(ACTION ITEM): Could you transcribe the entries below exactly, without any of the pictures?

+++ RECORDED DATA

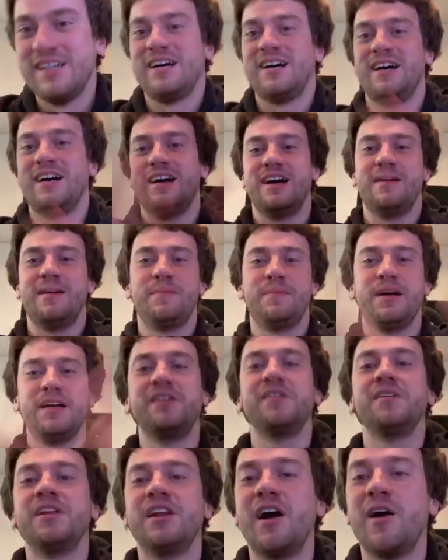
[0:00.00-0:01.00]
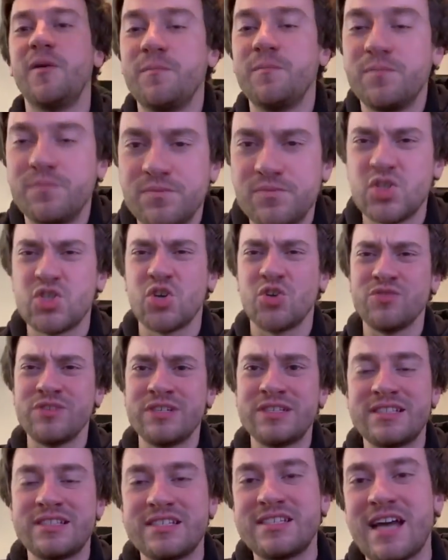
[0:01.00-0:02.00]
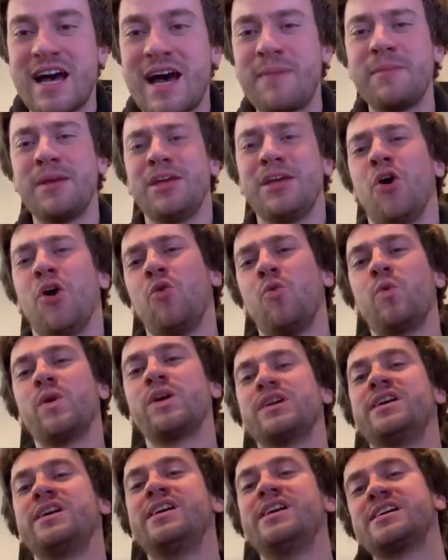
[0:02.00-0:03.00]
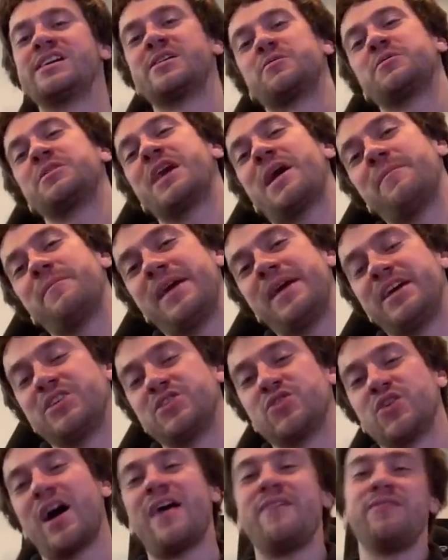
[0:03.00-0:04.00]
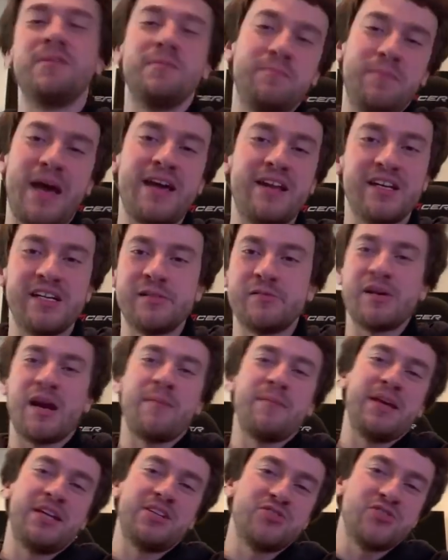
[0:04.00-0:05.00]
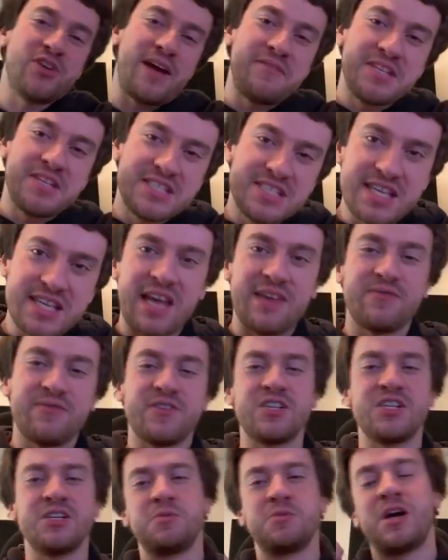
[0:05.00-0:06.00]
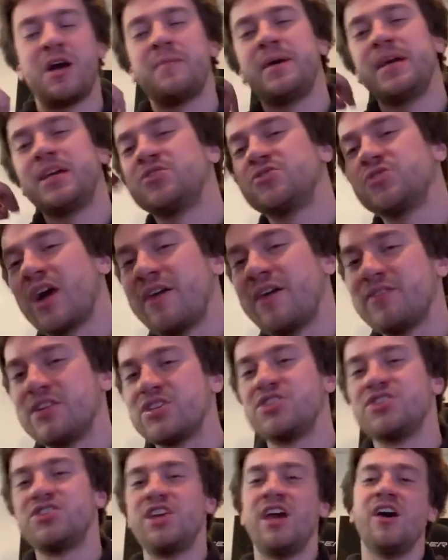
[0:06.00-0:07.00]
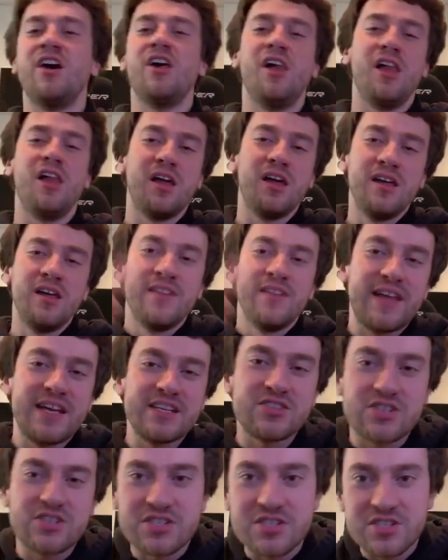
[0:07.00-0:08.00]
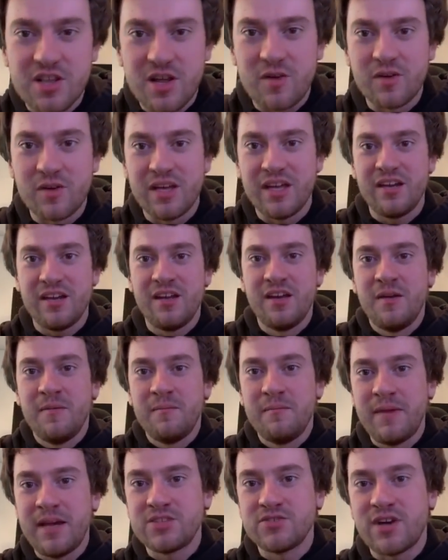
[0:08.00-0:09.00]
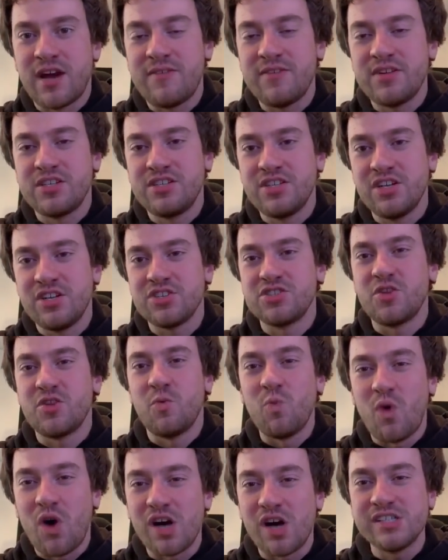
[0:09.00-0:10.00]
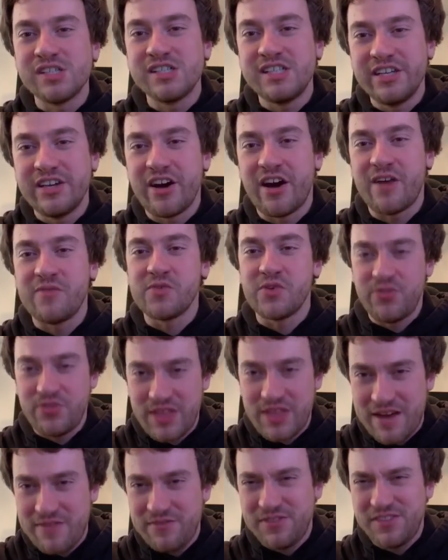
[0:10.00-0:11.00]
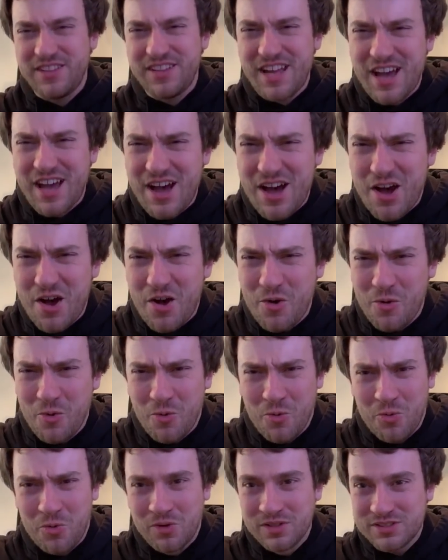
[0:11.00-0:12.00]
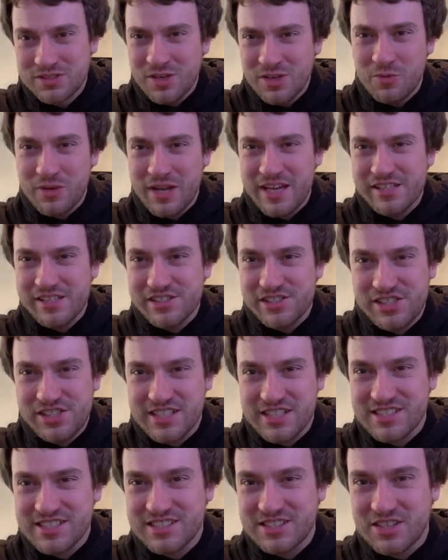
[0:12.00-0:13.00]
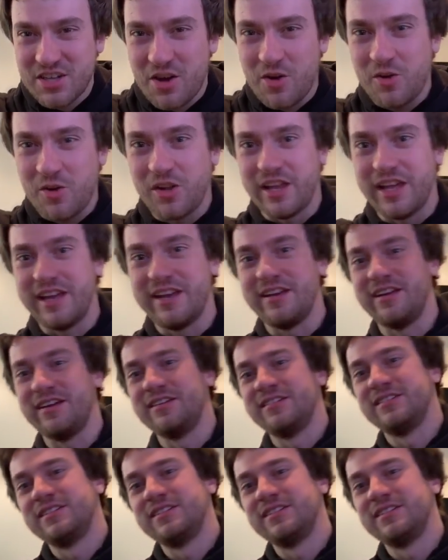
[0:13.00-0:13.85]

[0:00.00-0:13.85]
Uh, but, you know, there's no reason to stop me. We're here. We're out making driving better. We're out making driving safer. We're out making driving chill. That's our slogan. Make driving chill. Does the warranty cover theft? No! Don't get your shit stolen.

++++++

(WRITTEN REPLY):
[0:00.00-0:01.00]
[0:01.00-0:02.00]
[0:02.00-0:03.00]
[0:03.00-0:04.00]
[0:04.00-0:05.00]
[0:05.00-0:06.00]
[0:06.00-0:07.00]
[0:07.00-0:08.00]
[0:08.00-0:09.00]
[0:09.00-0:10.00]
[0:10.00-0:11.00]
[0:11.00-0:12.00]
[0:12.00-0:13.00]
[0:13.00-0:13.85]

[0:00.00-0:13.85]
Uh, but, you know, there's no reason to stop me. We're here. We're out making driving better. We're out making driving safer. We're out making driving chill. That's our slogan. Make driving chill. Does the warranty cover theft? No! Don't get your shit stolen.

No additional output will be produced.